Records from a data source
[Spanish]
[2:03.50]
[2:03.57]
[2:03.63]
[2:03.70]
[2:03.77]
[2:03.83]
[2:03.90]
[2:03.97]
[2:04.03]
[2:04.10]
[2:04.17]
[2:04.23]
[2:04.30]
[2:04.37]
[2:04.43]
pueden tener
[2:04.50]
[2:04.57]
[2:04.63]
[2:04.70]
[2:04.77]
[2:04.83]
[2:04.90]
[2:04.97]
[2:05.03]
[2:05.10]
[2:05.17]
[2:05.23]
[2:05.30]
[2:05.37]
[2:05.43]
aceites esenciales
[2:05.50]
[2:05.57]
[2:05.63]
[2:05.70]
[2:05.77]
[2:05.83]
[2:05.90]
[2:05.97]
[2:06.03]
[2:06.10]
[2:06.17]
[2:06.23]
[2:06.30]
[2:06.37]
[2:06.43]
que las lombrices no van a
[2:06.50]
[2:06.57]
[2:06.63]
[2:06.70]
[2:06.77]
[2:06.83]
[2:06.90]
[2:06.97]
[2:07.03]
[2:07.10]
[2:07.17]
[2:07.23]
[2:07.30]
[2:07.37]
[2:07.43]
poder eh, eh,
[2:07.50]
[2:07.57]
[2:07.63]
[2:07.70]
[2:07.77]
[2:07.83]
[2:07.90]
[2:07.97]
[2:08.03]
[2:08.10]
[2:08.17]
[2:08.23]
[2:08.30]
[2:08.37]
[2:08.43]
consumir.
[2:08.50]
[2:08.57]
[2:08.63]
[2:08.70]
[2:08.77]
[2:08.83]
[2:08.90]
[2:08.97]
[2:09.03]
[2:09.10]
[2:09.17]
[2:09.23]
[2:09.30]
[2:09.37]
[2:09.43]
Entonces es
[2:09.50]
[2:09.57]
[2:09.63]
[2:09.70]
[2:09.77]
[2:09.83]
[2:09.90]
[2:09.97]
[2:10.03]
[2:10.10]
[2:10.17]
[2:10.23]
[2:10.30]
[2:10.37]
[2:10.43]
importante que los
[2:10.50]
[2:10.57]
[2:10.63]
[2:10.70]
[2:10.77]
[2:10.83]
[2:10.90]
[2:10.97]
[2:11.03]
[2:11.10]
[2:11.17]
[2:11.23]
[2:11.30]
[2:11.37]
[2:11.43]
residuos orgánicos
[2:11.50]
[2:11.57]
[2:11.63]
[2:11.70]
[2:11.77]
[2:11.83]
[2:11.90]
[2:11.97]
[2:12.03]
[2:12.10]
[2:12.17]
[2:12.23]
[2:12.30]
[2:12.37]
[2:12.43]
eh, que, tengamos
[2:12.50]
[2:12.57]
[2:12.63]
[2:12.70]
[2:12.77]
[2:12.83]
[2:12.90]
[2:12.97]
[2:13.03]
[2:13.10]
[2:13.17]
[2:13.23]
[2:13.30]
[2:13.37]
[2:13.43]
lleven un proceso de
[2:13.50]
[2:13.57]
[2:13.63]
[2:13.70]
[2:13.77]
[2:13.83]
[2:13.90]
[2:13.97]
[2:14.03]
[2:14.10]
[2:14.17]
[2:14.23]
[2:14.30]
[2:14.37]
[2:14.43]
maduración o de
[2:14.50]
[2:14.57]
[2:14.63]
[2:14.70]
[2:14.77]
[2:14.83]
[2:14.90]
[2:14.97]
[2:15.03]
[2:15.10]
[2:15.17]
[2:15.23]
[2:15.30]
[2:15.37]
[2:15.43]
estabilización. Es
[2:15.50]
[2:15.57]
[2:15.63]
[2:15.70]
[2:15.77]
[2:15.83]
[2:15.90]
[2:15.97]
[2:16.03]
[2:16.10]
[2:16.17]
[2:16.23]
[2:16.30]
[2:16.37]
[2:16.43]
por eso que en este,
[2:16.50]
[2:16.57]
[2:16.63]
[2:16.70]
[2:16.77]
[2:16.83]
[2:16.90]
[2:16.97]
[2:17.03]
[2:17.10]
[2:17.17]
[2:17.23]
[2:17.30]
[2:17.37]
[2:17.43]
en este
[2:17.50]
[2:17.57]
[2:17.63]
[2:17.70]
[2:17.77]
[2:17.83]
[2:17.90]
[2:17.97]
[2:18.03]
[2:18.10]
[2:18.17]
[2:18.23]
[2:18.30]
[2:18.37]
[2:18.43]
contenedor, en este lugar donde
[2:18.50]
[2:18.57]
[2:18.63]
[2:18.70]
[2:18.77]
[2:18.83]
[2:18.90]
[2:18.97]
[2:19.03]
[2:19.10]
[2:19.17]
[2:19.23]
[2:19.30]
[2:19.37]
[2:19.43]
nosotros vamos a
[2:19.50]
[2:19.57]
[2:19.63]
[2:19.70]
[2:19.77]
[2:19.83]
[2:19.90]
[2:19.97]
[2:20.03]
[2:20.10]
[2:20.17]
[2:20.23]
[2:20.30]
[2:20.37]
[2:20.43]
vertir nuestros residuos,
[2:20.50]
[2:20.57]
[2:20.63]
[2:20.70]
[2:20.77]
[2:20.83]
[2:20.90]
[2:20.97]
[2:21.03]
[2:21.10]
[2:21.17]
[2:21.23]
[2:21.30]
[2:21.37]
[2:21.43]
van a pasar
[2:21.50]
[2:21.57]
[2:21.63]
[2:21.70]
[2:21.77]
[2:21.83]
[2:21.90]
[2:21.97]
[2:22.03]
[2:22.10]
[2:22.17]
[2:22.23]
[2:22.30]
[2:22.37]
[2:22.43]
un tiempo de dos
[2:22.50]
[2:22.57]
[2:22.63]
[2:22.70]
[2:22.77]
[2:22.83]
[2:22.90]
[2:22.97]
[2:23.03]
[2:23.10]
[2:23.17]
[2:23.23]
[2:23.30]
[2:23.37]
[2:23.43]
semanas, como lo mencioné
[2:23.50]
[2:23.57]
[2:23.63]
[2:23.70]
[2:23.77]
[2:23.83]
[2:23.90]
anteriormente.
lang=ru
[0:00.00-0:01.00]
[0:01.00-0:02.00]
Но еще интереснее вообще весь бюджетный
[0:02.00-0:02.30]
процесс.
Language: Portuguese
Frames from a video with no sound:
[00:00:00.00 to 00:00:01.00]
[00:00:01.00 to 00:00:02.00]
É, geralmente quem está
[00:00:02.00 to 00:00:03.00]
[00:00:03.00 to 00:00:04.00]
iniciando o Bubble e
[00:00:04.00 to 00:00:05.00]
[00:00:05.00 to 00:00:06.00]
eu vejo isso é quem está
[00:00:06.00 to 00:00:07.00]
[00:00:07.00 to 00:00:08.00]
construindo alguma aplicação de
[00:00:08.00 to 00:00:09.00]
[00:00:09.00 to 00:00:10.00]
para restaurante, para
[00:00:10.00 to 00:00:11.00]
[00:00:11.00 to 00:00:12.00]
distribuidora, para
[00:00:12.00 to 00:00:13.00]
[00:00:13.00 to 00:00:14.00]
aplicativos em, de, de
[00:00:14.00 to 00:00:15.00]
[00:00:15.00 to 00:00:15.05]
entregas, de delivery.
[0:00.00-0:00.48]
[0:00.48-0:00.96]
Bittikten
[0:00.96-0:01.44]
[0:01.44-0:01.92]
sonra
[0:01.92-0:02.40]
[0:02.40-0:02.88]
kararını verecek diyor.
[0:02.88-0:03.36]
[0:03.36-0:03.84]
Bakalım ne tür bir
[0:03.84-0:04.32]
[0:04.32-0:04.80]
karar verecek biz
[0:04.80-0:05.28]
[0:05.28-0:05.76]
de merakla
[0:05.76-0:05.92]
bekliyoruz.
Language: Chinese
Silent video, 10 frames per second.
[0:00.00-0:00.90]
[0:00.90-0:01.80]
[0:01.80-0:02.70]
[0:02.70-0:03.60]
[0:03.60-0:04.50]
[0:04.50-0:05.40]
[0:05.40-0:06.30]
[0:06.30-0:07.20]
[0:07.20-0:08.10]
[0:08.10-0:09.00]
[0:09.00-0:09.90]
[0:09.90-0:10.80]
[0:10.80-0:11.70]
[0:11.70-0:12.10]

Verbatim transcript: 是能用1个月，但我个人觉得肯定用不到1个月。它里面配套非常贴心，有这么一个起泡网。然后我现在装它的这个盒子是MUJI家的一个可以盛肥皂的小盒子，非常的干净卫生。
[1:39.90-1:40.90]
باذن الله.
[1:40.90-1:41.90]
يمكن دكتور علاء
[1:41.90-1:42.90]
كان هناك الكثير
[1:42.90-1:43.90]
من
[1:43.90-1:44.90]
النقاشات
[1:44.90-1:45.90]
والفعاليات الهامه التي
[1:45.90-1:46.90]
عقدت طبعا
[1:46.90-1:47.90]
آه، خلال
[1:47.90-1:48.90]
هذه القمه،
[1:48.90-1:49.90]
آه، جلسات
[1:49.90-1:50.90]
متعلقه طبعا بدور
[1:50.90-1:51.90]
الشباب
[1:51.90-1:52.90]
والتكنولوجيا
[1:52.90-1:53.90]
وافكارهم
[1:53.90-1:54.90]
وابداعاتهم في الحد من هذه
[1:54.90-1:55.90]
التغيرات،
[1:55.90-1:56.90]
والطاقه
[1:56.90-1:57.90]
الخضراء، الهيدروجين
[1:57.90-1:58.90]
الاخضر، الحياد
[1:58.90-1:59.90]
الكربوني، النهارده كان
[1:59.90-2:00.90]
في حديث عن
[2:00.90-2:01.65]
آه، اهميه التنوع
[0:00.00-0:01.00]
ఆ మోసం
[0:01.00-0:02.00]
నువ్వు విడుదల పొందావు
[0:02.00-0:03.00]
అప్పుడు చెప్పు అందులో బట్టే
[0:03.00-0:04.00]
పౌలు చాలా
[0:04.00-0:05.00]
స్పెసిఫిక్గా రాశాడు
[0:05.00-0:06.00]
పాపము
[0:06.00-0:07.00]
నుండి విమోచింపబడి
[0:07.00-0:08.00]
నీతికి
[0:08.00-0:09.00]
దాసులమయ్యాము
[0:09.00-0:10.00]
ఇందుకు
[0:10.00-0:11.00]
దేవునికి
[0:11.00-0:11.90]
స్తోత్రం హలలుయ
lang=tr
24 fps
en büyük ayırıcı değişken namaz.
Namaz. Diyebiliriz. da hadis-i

> [Directions for this task]
What is the number of lines in the records holding "Language"? Give the number alone.

> [Solution for this task]
2